While the approval is clearly good news for health outcomes, the economics of the decision have not met with the same enthusiasm. Herceptin has been shown to benefit women with HER2-positive breast cancer, which comprises around a fifth of all breast cancer cases in the UK. Although 10% of this figure will not be allowed the drug because of concern that it could exacerbate heart problems, over 5,000 women would still be entitled to receive Herceptin. Analysts have predicted this could cost the NHS over £100 million each year, and could trigger cutbacks elsewhere within the NHS budget.
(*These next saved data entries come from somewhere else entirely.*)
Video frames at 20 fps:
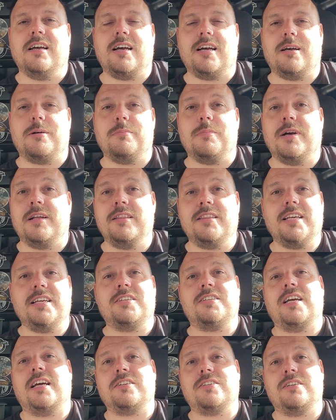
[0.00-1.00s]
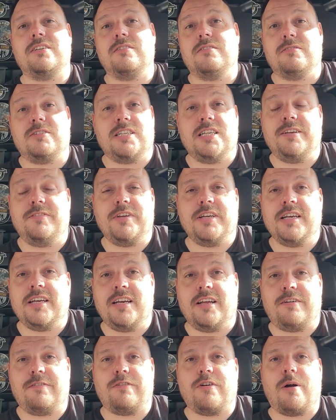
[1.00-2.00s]
um, and this hasn't
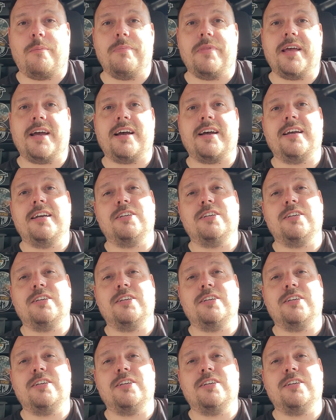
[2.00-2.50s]
deviated from that.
Dr Gill Morgan, chief executive of the NHS Confederation, which represents over 90% of NHS organisations, welcomed the NICE announcement and reiterated the Confederation’s belief that the licensing and regulatory processes are there to ensure that new drugs are both safe and effective. However, she said there was no doubt that the Herceptin ruling would present a significant financial challenge to some NHS organisations. “Primary care trusts plan their expenditure some 18 months in advance and so when a new and expensive drug is licensed, and no new funding provided, it inevitably causes difficulties.”
|“There will always be a finite amount of money and difficult decisions will always need to be taken. We strongly believe that those decisions are best made by clinicians and trusts locally.”|
– Dr. Gill Morgan, Chief Executive, NHS Confederation
PCTs receive a fixed allocation of money to deliver all the services for their local community, and have to make difficult decisions on competing priorities. This year, Morgan said, many PCTs have been faced with decisions about spending money on expensive drugs, cutting waiting lists and investing in infertility treatments. “Every decision about spending taxpayer’s money is a moral one because a pound spent on one drug means a pound less for another. There will always be a finite amount of money and difficult decisions will always need to be taken. We strongly believe that those decisions are best made by clinicians and trusts locally.”
Dr Jonathan Fielden, Deputy Chairman of the BMA’s Consultants Committee, told the BBC: “The NHS will now have to find the money to fund this treatment. We have already heard how huge amounts are being wasted on management consultants. The government needs to rethink its strategy and spend money that has been earmarked for the NHS on benefits to patients, not pie-in-the-sky political ideas.”